___ Information ___
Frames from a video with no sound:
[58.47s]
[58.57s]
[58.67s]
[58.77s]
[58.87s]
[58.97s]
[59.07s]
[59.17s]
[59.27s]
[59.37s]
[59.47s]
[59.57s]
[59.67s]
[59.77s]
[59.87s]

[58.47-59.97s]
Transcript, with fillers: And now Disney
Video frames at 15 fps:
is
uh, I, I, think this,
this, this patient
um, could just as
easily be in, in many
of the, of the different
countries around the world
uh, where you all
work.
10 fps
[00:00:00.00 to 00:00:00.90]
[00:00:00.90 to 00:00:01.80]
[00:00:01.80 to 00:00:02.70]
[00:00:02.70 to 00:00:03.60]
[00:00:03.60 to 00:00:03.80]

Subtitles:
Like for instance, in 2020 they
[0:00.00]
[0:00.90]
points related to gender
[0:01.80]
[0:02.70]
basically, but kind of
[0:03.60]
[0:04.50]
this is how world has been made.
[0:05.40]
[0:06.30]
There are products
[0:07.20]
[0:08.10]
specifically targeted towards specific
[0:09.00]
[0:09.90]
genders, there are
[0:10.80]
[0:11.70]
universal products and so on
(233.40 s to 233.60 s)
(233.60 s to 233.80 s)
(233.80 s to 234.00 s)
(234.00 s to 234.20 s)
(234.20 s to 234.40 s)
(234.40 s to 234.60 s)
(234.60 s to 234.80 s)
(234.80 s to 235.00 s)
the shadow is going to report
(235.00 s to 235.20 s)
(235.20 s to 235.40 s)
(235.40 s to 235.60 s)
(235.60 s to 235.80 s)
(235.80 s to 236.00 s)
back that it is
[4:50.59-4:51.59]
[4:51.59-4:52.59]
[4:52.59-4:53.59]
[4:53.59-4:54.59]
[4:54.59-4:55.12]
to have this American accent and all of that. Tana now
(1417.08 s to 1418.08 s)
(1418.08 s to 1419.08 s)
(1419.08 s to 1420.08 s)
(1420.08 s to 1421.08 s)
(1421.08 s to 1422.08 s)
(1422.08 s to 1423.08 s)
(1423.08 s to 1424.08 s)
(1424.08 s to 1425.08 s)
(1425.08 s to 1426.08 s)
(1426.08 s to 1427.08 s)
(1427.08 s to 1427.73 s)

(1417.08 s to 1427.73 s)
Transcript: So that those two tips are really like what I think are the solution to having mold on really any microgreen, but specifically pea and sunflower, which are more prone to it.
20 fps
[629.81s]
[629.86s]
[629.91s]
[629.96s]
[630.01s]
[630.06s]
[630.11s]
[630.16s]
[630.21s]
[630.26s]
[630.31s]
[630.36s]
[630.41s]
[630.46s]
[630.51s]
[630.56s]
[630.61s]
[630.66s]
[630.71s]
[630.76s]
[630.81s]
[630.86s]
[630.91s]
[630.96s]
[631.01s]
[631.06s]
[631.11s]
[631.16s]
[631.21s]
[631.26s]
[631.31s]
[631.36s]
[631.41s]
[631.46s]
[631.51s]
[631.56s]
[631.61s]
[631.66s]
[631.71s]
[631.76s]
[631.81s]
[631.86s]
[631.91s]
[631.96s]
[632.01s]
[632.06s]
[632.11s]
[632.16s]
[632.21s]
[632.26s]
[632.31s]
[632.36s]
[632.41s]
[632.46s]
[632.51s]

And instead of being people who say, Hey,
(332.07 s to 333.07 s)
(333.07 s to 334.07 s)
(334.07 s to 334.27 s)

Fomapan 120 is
___
> **Work order**
Going through the entries, return every line holding the word "Transcript".

> **Output for this task**
Transcript, with fillers: And now Disney
Transcript: So that those two tips are really like what I think are the solution to having mold on really any microgreen, but specifically pea and sunflower, which are more prone to it.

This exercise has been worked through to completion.